The median income for a household in the city was $19,729, and for a family was $23,799. Males had a median income of $20,034 versus $14,502 for females. The per capita income for the city was $8,910. About 32.7% of families and 36.2% of the population were below the poverty line, including 45.0% of those under age 18 and 30.7% of those age 65 or over.

===Religion===
In 2010, Raymondville was 77% Catholic, 10.5% Southern Baptist, and 4% United Methodist.
==Infrastructure==
Raymondville is the location of three private prisons, all adjacent to each other:

- The Willacy County Correctional Center, owned and operated by the Management and Training Corporation under contract with the U.S. Immigration and Customs Enforcement, is located on the east side of Interstate 69E/U.S. Route 77. Constructed in 45 days, it opened in 2006 and closed in March 2015 after destructive riots; the center was a large "tent city" federal holding center for illegal immigrants.

- The Willacy County Regional Detention Center, or the Willacy Detention Center opened in 2003. It is operated by Management and Training Corporation housing federal prisoners for the U.S. Marshal Service.
- The Willacy County State Jail, operated by the Corrections Corporation of America under contract with the Texas Department of Criminal Justice, is a medium-security facility with a capacity of 1069. CCA has managed this facility since 2004. This facility was opened by Wackenhut, now GEO Group, in 1996. On April 26, 2001, inmate Gregorio De La Rosa, Jr., was beaten to death by other prisoners.

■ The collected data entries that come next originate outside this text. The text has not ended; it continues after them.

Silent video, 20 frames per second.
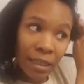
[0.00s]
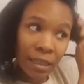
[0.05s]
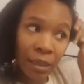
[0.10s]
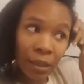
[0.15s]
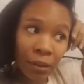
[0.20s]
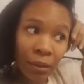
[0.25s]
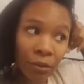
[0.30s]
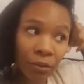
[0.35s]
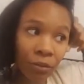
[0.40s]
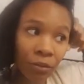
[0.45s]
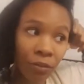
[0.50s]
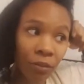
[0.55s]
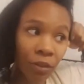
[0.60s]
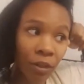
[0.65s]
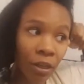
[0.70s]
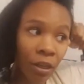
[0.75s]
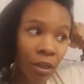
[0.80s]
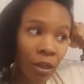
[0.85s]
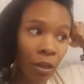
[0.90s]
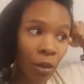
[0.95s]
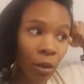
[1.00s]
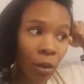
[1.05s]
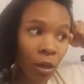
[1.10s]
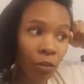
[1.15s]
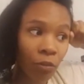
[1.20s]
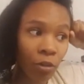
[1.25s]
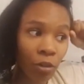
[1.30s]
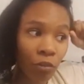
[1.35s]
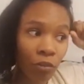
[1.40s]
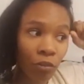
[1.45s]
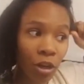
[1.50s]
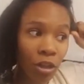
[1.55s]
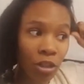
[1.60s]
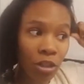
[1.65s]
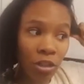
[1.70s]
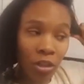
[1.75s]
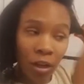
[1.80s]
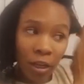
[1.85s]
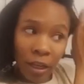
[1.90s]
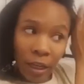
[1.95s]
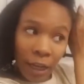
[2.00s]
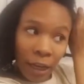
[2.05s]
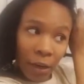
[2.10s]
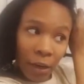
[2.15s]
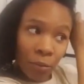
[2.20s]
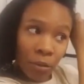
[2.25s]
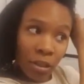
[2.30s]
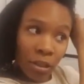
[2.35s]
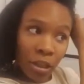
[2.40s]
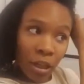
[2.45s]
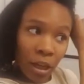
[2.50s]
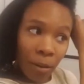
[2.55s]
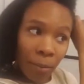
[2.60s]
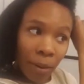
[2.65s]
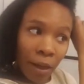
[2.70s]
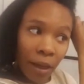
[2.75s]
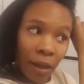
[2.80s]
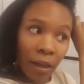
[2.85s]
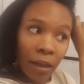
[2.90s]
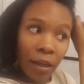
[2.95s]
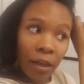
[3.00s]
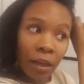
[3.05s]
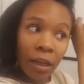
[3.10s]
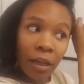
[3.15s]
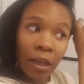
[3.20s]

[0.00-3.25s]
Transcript: itself, if you're first starting out with Chebe,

This incident caused a $42.5 million civil settlement against Wackenhut.

The United States Postal Service operates the Raymondville Post Office.

The Raymondville Independent School District serves the city.

The Reber Memorial Library is located in Raymondville.

The Raymondville Chronicle and Willacy County News, a weekly newspaper, is published in Raymondville.

==Notable people==
- Clinton Manges (1923–2010), businessman; lived in Raymondville, married a native belle, built and owned a bowling alley
- Angela Via (born 1981), Singer; was born and raised in Raymondville

==Films==
Raymondville's history was the subject of the film, Valley of Tears. The movie visits the Mexican-American community that had worked the onion fields of rural South Texas in three different eras, observing how the seeds of change planted 20 years ago seem ready to bear fruit today. Politicians and officials interviewed in the film include Larry Spence, former District Attorney Juan Angel Guerra, Paul Whitworth, Wetegrove families, Dr. Allan Spence, and school-board and city-council members.